▶ _TASK REQUIREMENTS_
Since the pictures are not wanted, reproduce only the rest of the records, exactly as given.

▶ _Items from a data source_
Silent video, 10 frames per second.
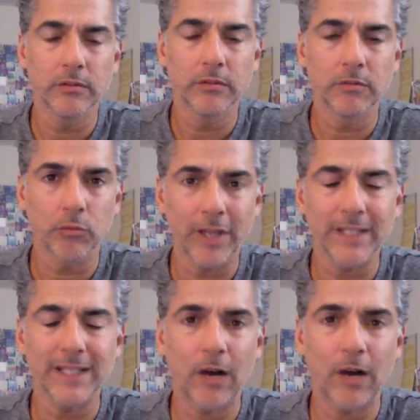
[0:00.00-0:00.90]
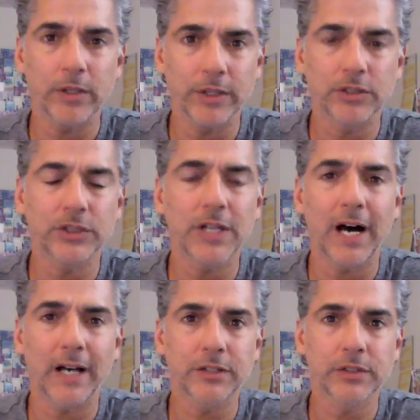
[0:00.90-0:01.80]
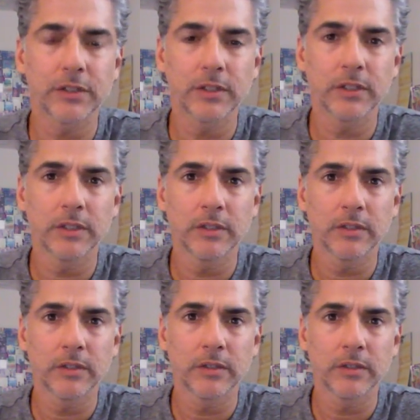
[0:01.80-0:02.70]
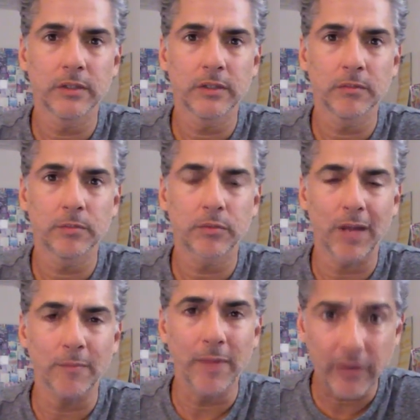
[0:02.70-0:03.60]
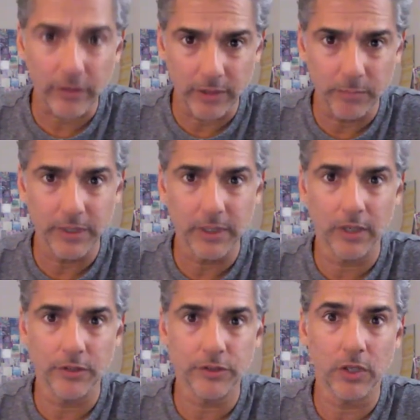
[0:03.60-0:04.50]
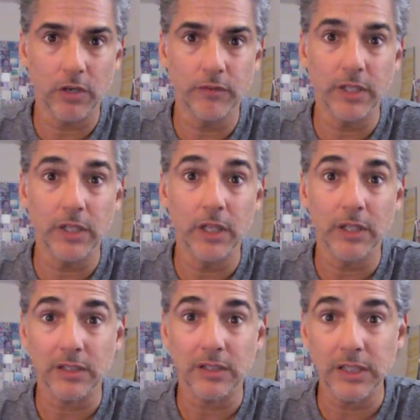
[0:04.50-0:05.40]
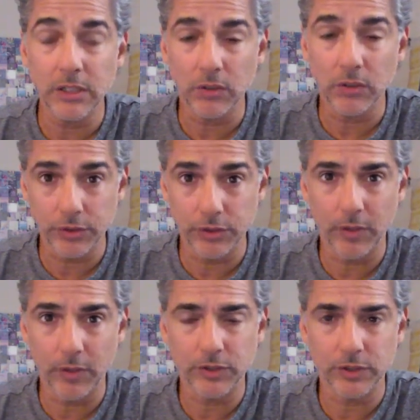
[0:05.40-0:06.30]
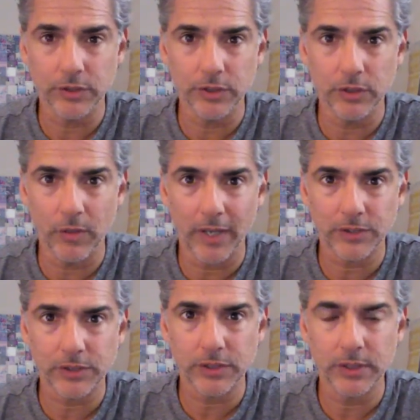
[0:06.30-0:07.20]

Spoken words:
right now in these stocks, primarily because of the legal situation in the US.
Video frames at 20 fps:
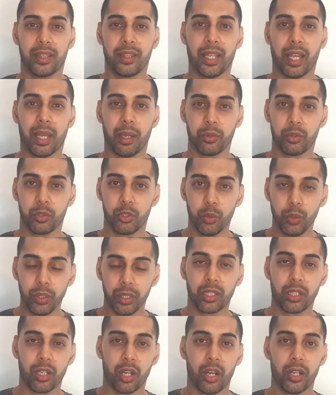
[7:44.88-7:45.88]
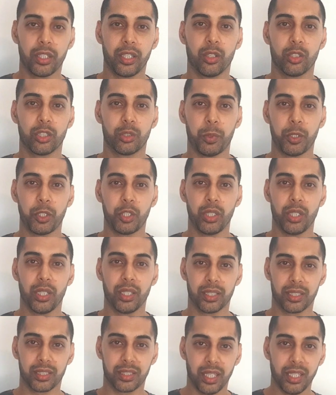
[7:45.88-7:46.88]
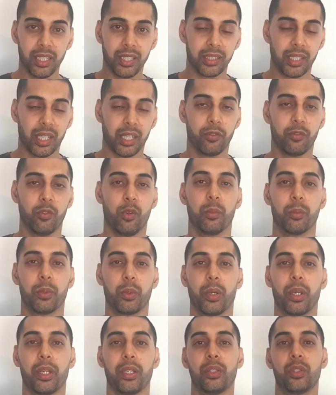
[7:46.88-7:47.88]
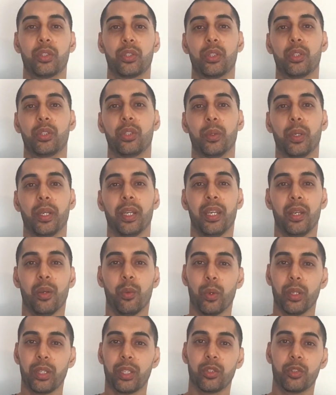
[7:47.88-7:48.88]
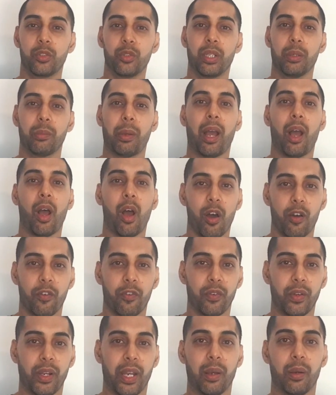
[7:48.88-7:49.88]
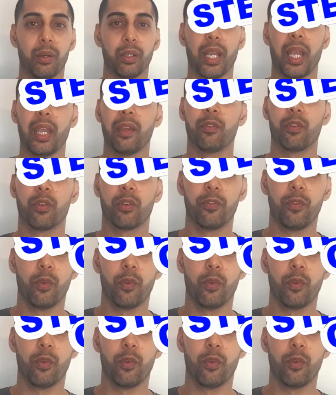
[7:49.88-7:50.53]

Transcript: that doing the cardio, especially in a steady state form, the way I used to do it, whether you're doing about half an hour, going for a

▶ _WORKED SOLUTION_
Silent video, 10 frames per second.
[0:00.00-0:00.90]
[0:00.90-0:01.80]
[0:01.80-0:02.70]
[0:02.70-0:03.60]
[0:03.60-0:04.50]
[0:04.50-0:05.40]
[0:05.40-0:06.30]
[0:06.30-0:07.20]

Spoken words:
right now in these stocks, primarily because of the legal situation in the US.
Video frames at 20 fps:
[7:44.88-7:45.88]
[7:45.88-7:46.88]
[7:46.88-7:47.88]
[7:47.88-7:48.88]
[7:48.88-7:49.88]
[7:49.88-7:50.53]

Transcript: that doing the cardio, especially in a steady state form, the way I used to do it, whether you're doing about half an hour, going for a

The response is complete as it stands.